DATASET RECORDS:
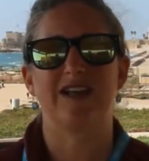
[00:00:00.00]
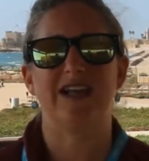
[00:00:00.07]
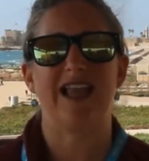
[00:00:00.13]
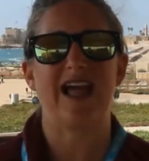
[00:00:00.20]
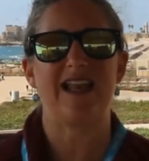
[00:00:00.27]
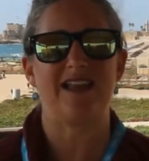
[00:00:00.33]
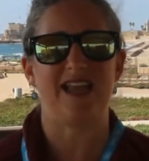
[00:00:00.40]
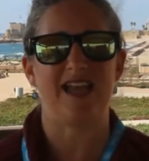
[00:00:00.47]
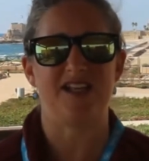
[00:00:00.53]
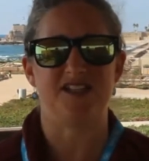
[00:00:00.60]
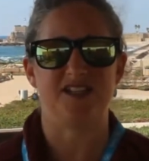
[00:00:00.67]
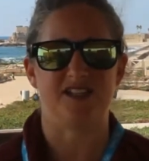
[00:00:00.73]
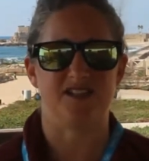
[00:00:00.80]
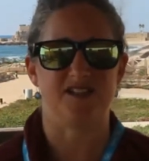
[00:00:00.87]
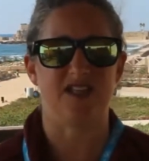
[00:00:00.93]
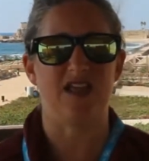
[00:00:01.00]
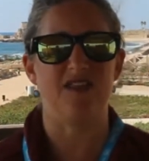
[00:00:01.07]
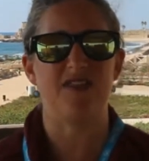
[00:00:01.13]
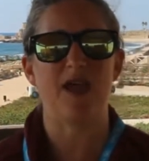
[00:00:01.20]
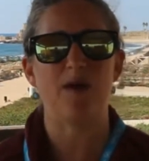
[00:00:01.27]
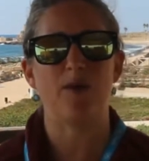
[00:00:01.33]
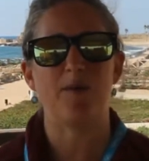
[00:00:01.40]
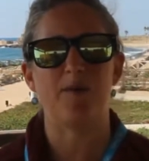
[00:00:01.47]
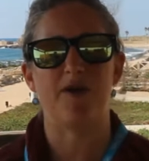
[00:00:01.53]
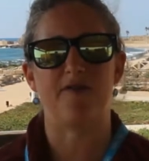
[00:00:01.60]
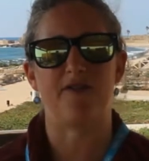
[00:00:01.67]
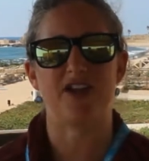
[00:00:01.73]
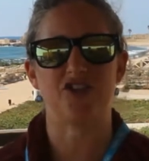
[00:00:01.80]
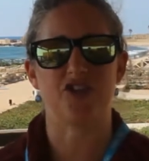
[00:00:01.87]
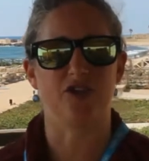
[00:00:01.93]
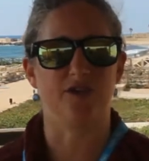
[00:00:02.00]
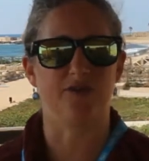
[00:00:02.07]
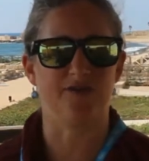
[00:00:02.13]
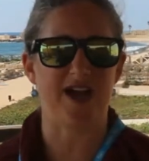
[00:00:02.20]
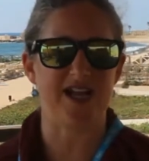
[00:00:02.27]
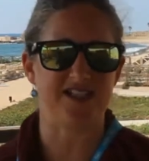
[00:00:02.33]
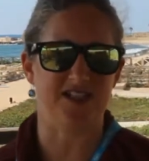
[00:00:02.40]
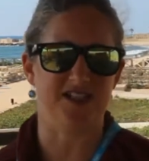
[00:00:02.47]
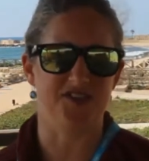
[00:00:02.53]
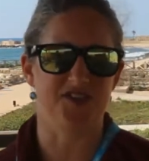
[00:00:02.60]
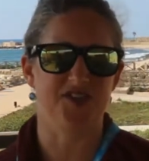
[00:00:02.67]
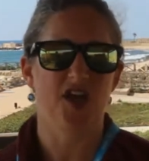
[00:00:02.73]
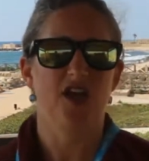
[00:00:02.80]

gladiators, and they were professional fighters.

WORK TASK: When copying the material, leave every image behind and keep each line verbatim.

WRITTEN RESPONSE:
[00:00:00.00]
[00:00:00.07]
[00:00:00.13]
[00:00:00.20]
[00:00:00.27]
[00:00:00.33]
[00:00:00.40]
[00:00:00.47]
[00:00:00.53]
[00:00:00.60]
[00:00:00.67]
[00:00:00.73]
[00:00:00.80]
[00:00:00.87]
[00:00:00.93]
[00:00:01.00]
[00:00:01.07]
[00:00:01.13]
[00:00:01.20]
[00:00:01.27]
[00:00:01.33]
[00:00:01.40]
[00:00:01.47]
[00:00:01.53]
[00:00:01.60]
[00:00:01.67]
[00:00:01.73]
[00:00:01.80]
[00:00:01.87]
[00:00:01.93]
[00:00:02.00]
[00:00:02.07]
[00:00:02.13]
[00:00:02.20]
[00:00:02.27]
[00:00:02.33]
[00:00:02.40]
[00:00:02.47]
[00:00:02.53]
[00:00:02.60]
[00:00:02.67]
[00:00:02.73]
[00:00:02.80]

gladiators, and they were professional fighters.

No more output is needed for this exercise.